§ REQUIRED ACTION: Return every entry below word for word and leave out any picture.

§ EXTRACTED DATA:
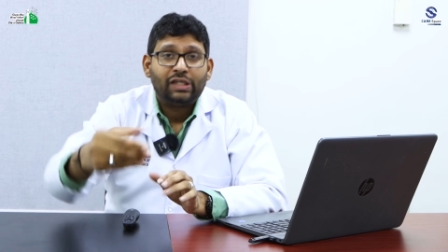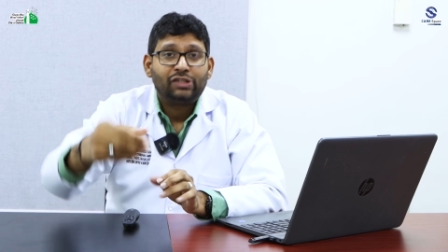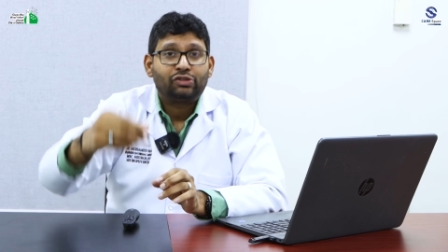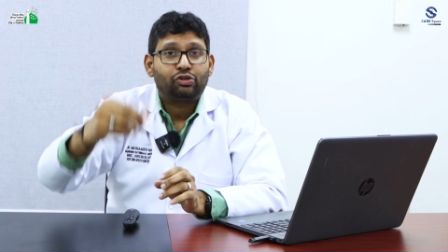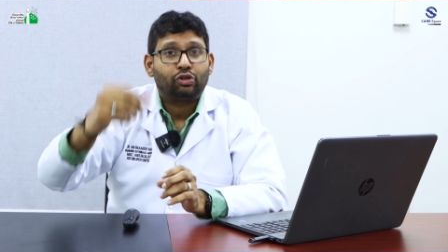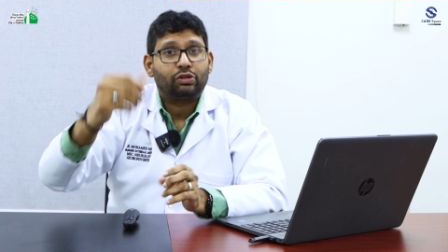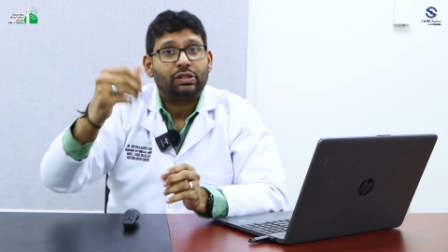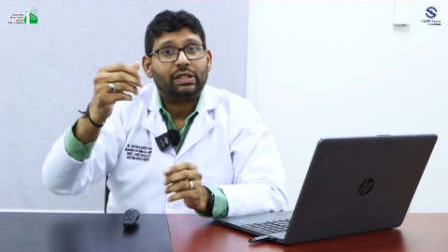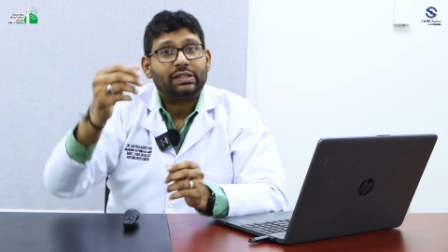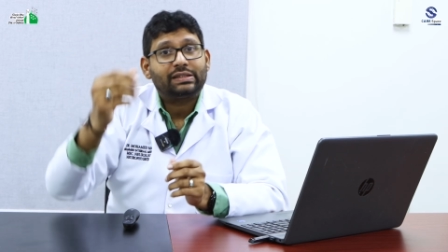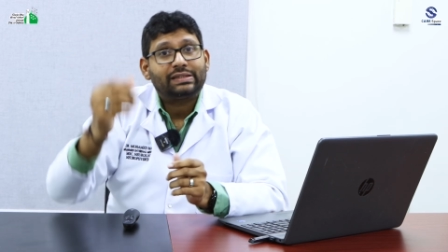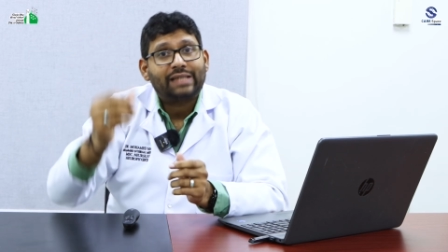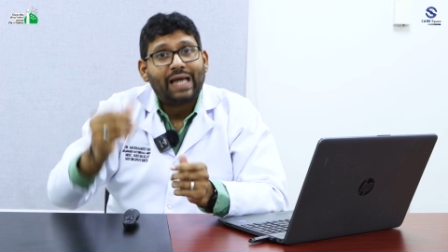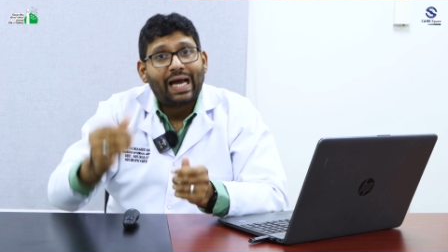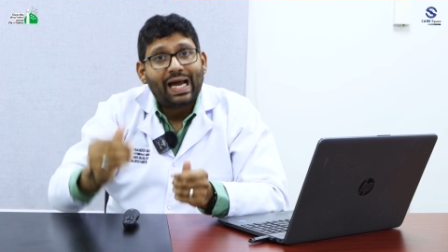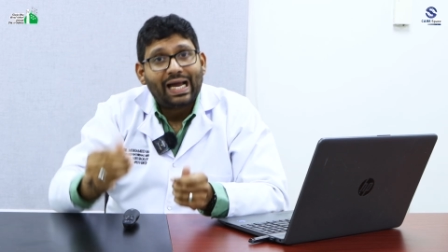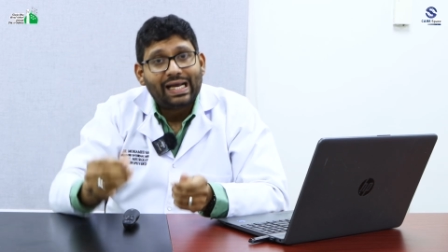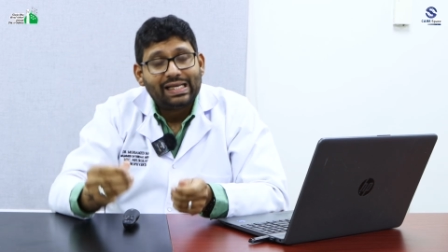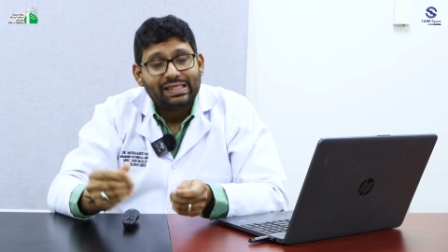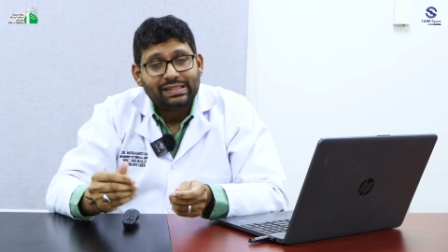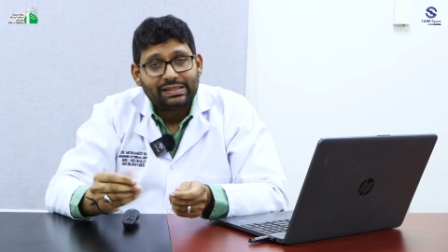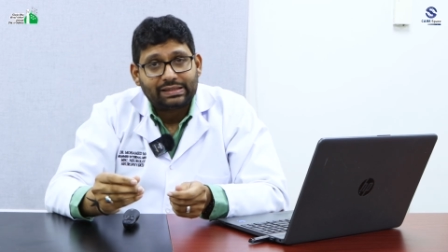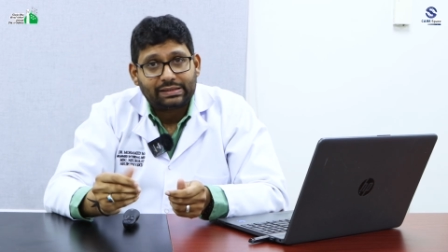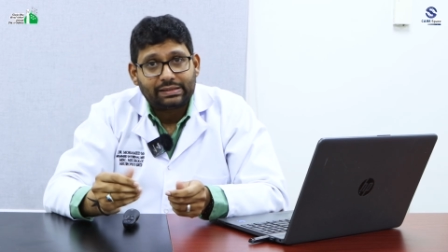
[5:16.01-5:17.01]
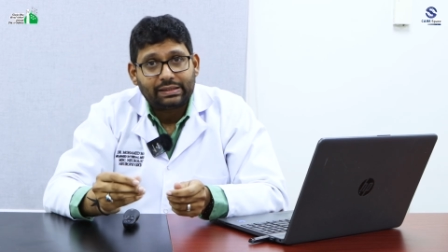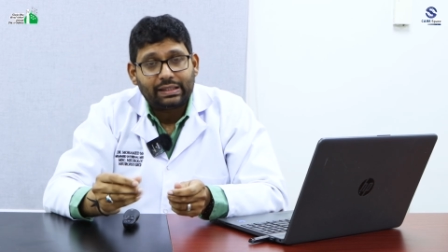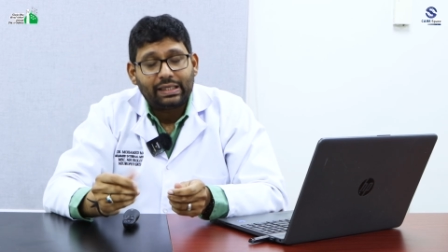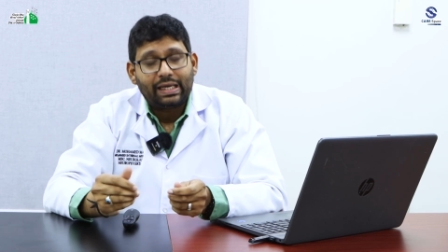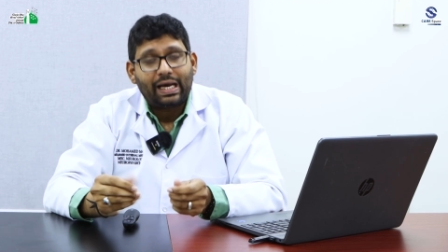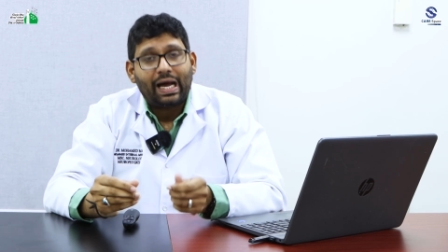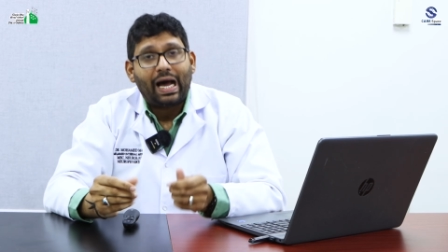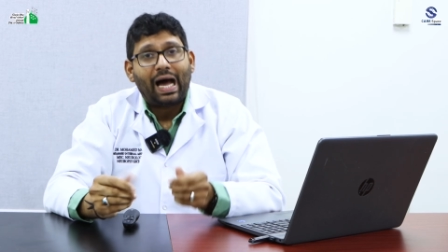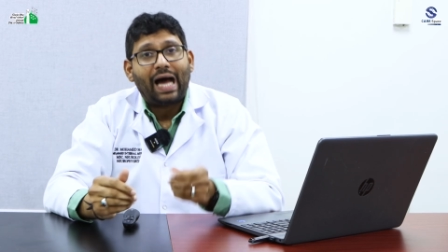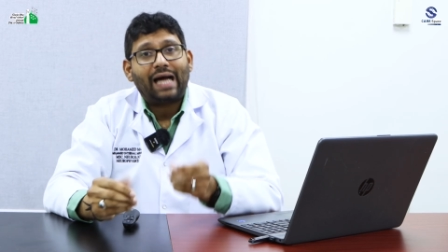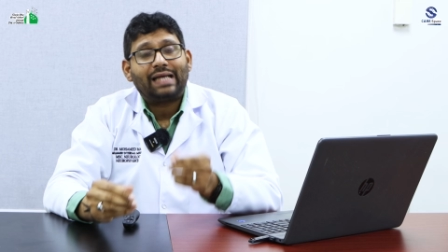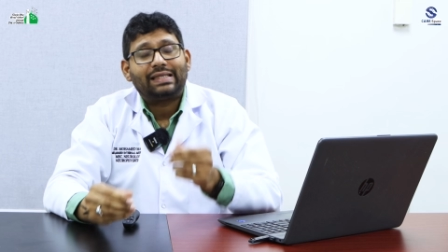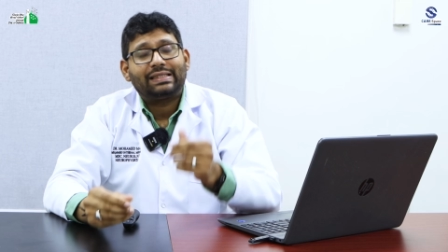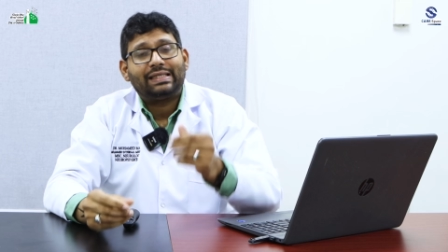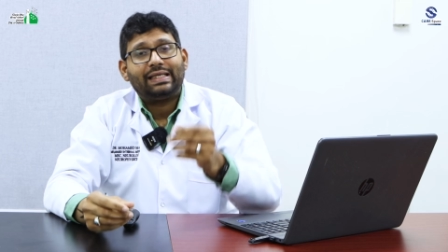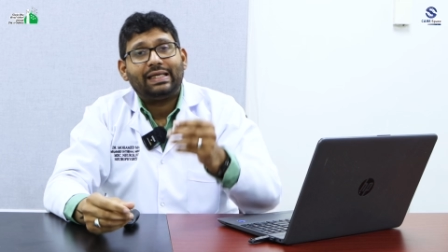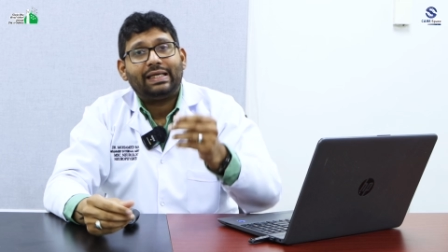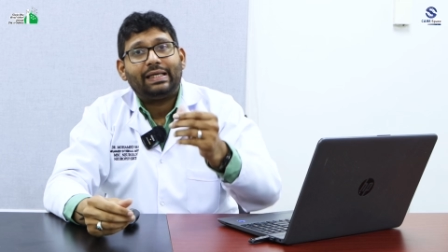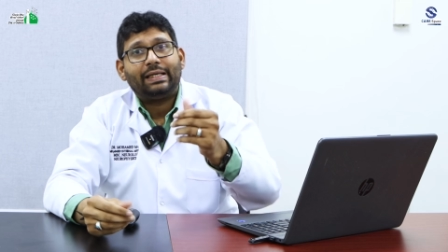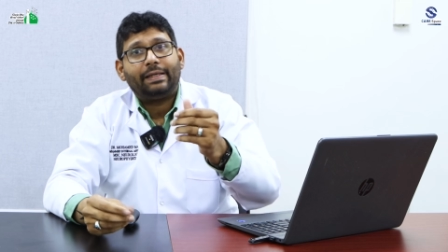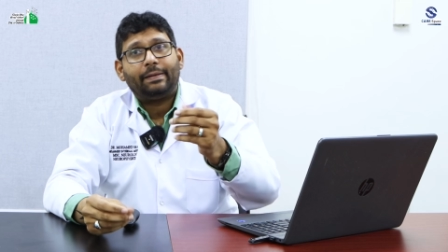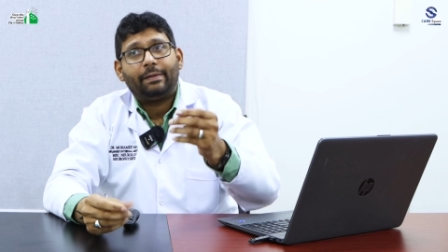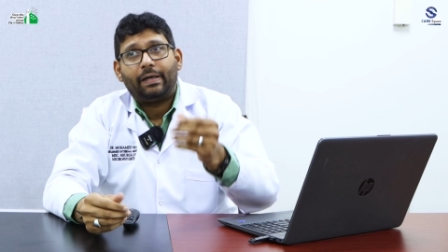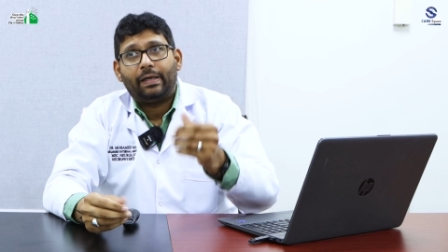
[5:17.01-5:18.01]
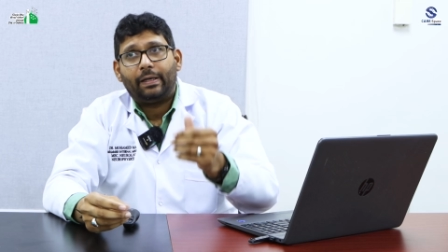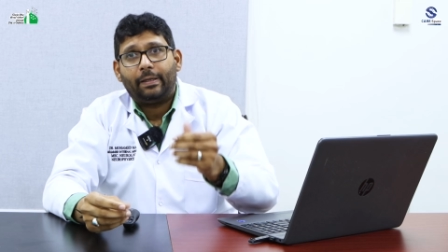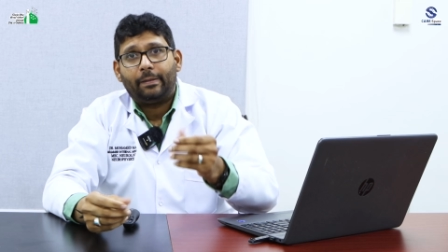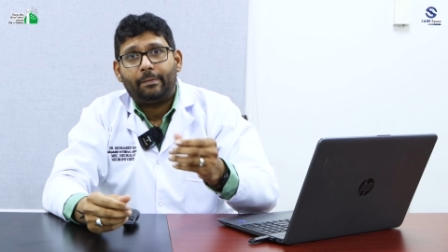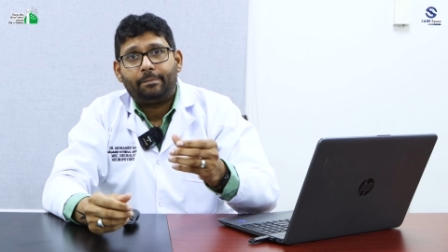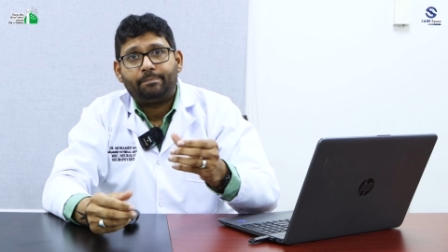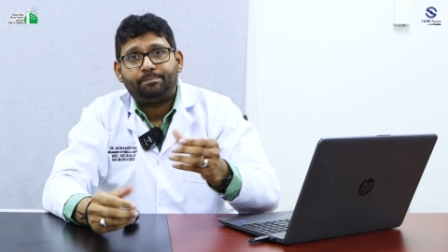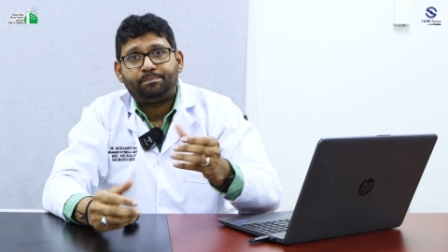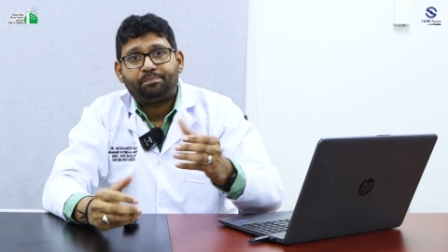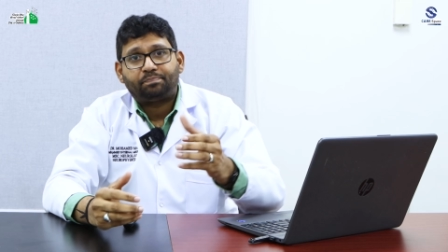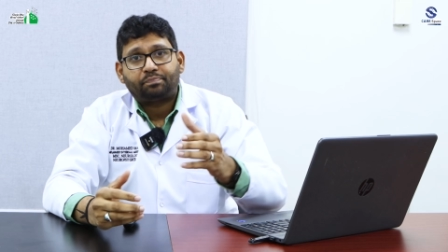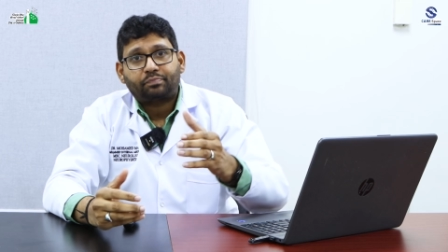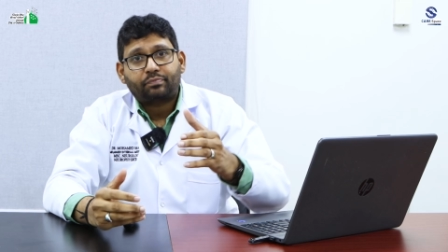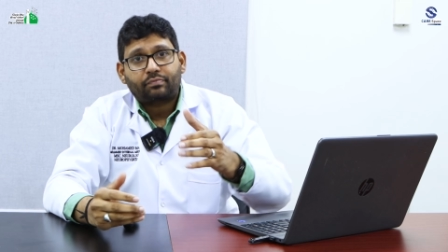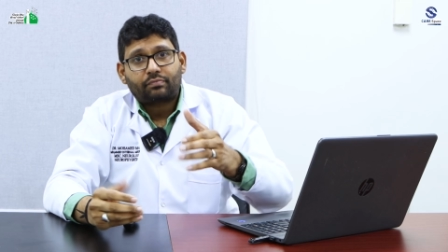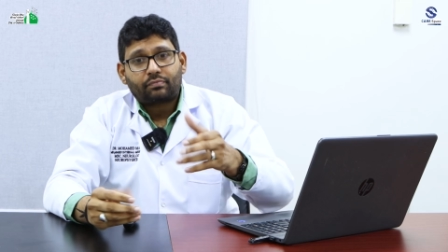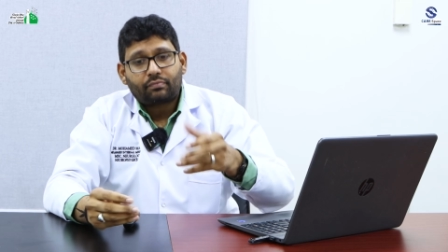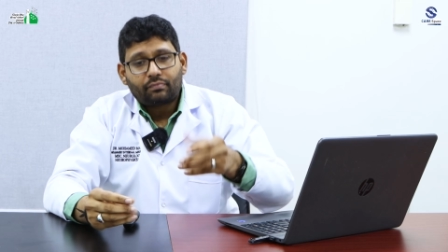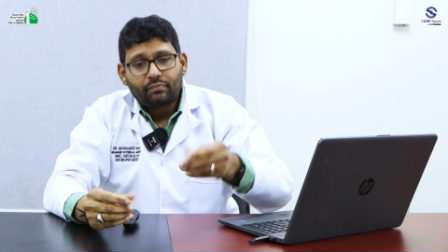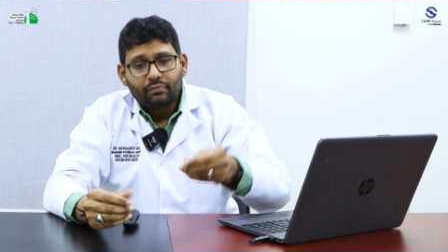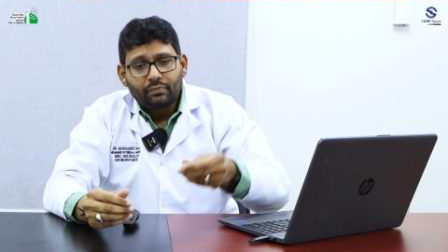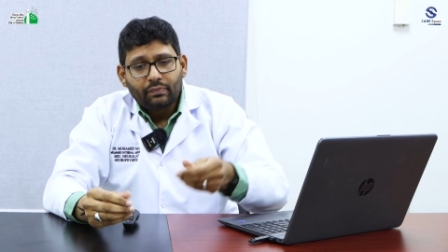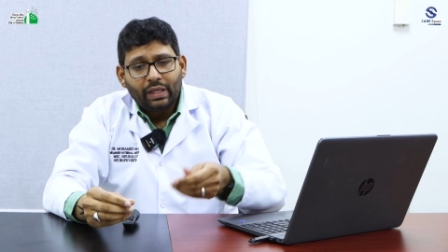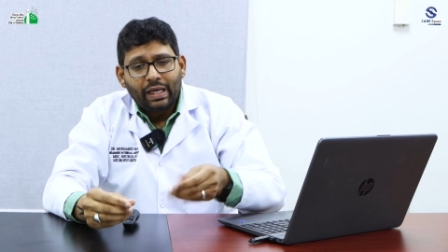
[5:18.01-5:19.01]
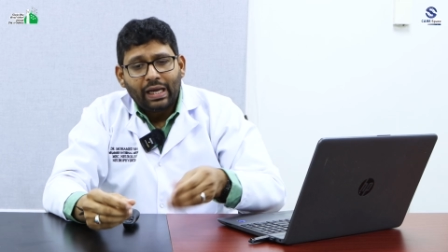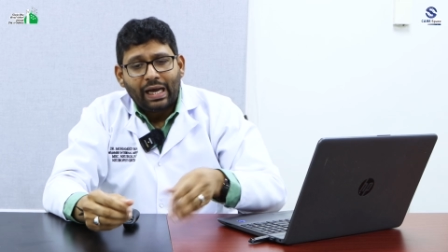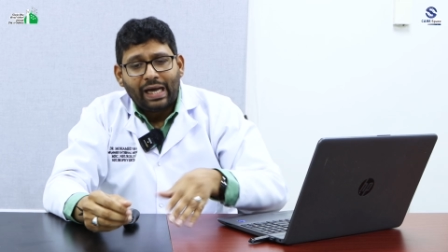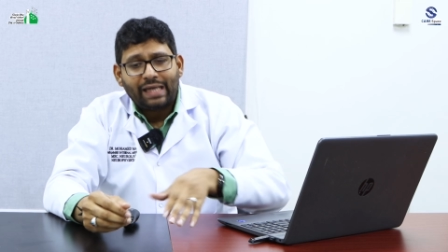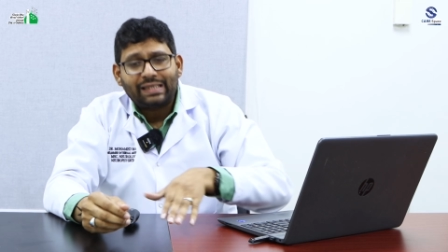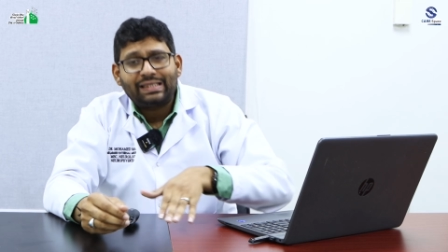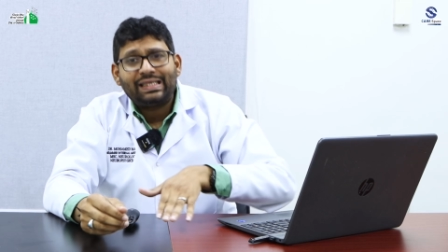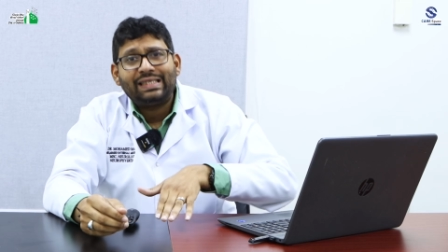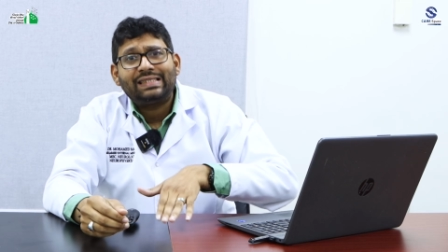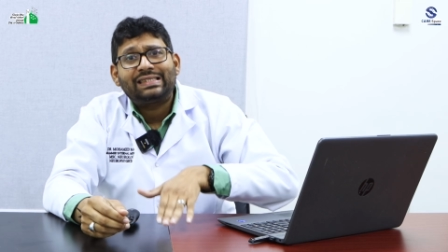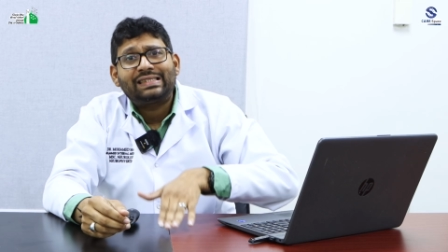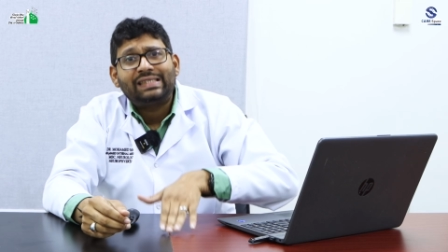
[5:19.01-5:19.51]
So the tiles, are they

§ EXERCISE RESPONSE:
[5:16.01-5:17.01]
[5:17.01-5:18.01]
[5:18.01-5:19.01]
[5:19.01-5:19.51]
So the tiles, are they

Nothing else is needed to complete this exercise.